Using this festival as an opportunity to look backward, has the surf for Atlanta and the region changed at all in a year or since you started doing the Southern Surf Stomps a few years ago? 

Definitely.  While we've always had a great surf scene, it's been somewhat disjointed. It seems like the Stomp has helped to focus the community and give it more drive. Atlanta has become a destination for surf bands to come play, and is starting to receive some international recognition.

The mid-'90s saw a resurgence of surf music after the heyday in the late '50s and early '60s. It seems to me that, while we might not ever see that kind of growth for any genre specific music again, the surf scene has grown since we last talked last year. Do you see that happening again?

I think surf music is bigger than ever with more bands, festivals, and connectivity through the likes of surfguitar101.com and Facebook. It's just a matter of media attention and/or having a push like that given by Pulp Fiction in the mid-'90's. So it's hard to say whether something like that will happen again but I'm optimistic.

Any goals moving forward?

I'd love to see the festival and our monthly shows become a bigger player on the global stage, attracting bands and fans from all over while bringing attention to the tremendous talent we have here in the Southeast.
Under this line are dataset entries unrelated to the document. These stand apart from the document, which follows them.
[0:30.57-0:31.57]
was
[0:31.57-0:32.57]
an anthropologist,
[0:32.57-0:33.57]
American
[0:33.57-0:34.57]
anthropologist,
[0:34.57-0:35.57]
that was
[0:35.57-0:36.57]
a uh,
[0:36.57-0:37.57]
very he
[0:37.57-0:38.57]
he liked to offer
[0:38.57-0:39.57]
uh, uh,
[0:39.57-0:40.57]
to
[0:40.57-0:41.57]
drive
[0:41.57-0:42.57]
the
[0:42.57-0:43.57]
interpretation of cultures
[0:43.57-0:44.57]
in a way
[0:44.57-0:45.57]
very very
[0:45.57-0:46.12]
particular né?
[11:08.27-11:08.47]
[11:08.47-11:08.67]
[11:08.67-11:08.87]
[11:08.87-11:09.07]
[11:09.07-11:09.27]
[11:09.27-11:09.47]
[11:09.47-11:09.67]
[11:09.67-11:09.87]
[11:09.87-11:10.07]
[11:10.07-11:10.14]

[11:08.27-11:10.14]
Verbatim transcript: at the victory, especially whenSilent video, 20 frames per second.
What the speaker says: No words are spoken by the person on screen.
At home, to reach out to a younger audience and have surf taken more seriously among various media platforms. There is truly something wonderful here in the Southern surf scene just waiting to be discovered. But most of all, we just want keep pushing forward, putting on the best events we possibly can, hopefully making them bigger and better in the process.

Southern Surf StompFest goes down on Sat., Sept. 17. Free. 12 p.m. Little Tree Art Studios, 2834 Franklin St. Avondale Estates. www.littletreeartstudios.com. 

... And don't forget about the kick-off party at Trader Vics with Kinky Waikiki and the Dangling Tassels tonight (Fri., Sept. 16).